(Data shown Opens)

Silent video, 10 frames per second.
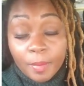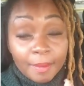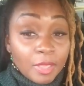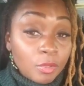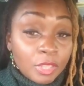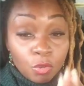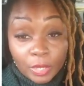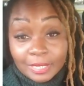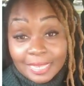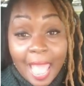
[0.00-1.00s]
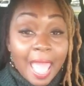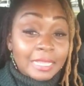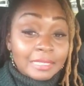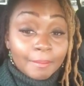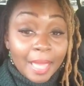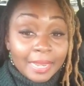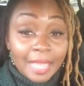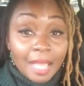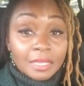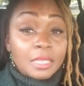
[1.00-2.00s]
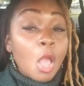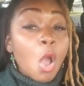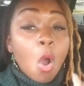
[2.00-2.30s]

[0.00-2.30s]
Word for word: maybe you can tag somebody else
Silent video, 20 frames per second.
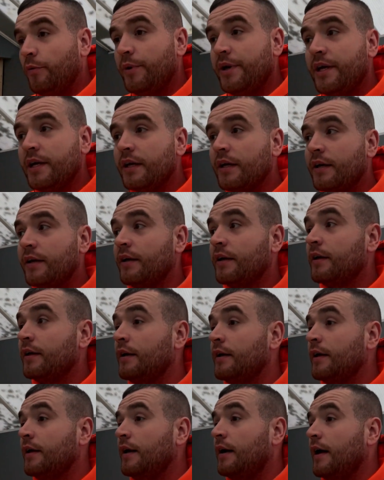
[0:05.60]
week.
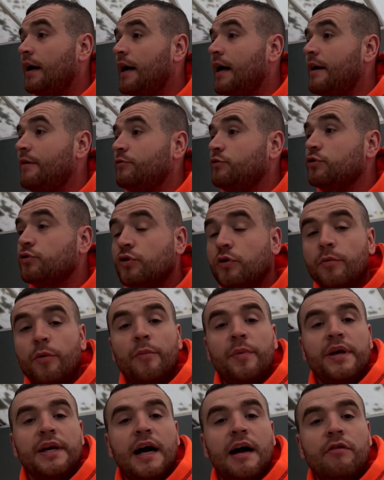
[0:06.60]
I've just come and
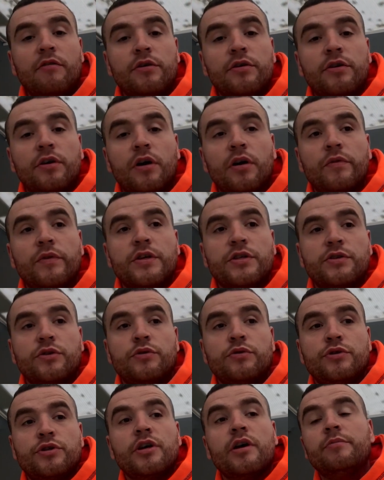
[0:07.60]
meet Aaron on this
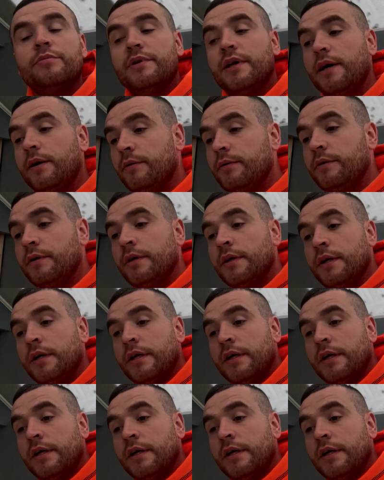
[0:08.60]
new job now.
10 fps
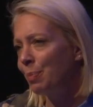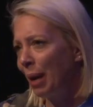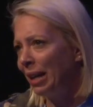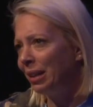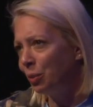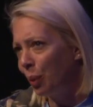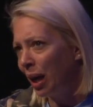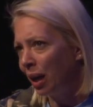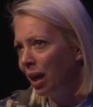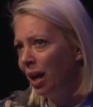it
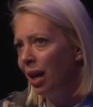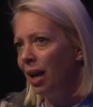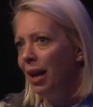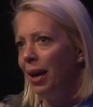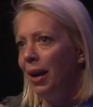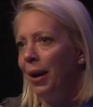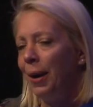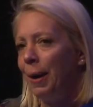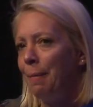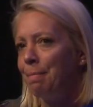well.
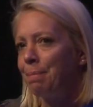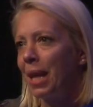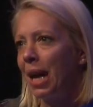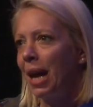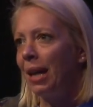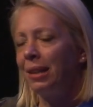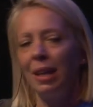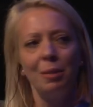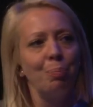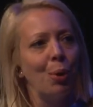Um, and
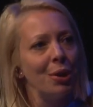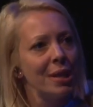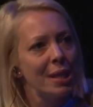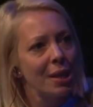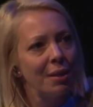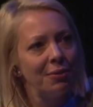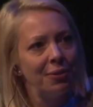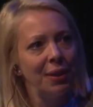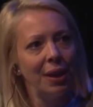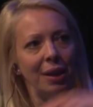in points of
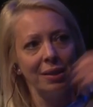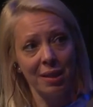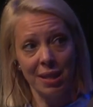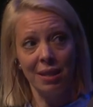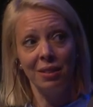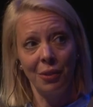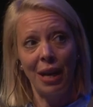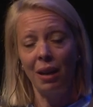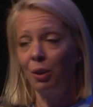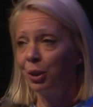uh, the
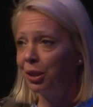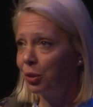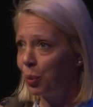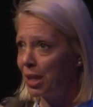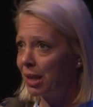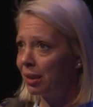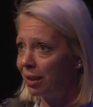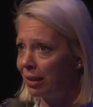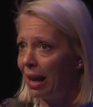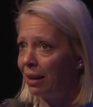Cinderella or the Twisted
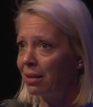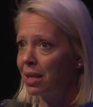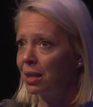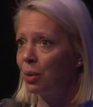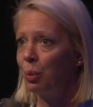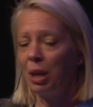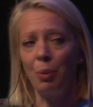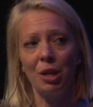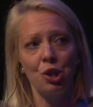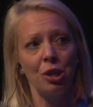Tales, we
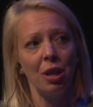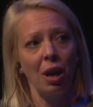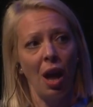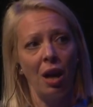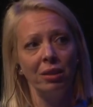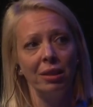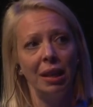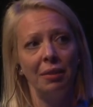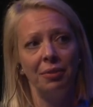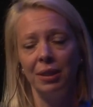question a lot
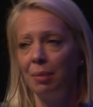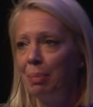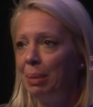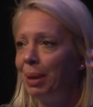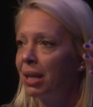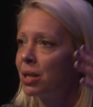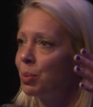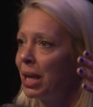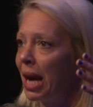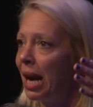if the, because
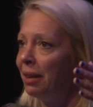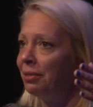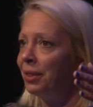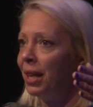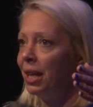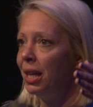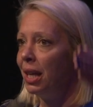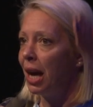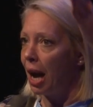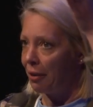we have
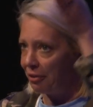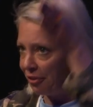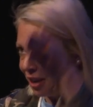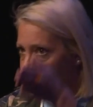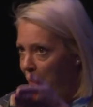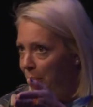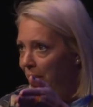a film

(Data shown Closes)

**Exercise brief**
Output each line above exactly. Skip the images.

**Finished task**
Silent video, 10 frames per second.
[0.00-1.00s]
[1.00-2.00s]
[2.00-2.30s]

[0.00-2.30s]
Word for word: maybe you can tag somebody else
Silent video, 20 frames per second.
[0:05.60]
week.
[0:06.60]
I've just come and
[0:07.60]
meet Aaron on this
[0:08.60]
new job now.
10 fps
it
well.
Um, and
in points of
uh, the
Cinderella or the Twisted
Tales, we
question a lot
if the, because
we have
a film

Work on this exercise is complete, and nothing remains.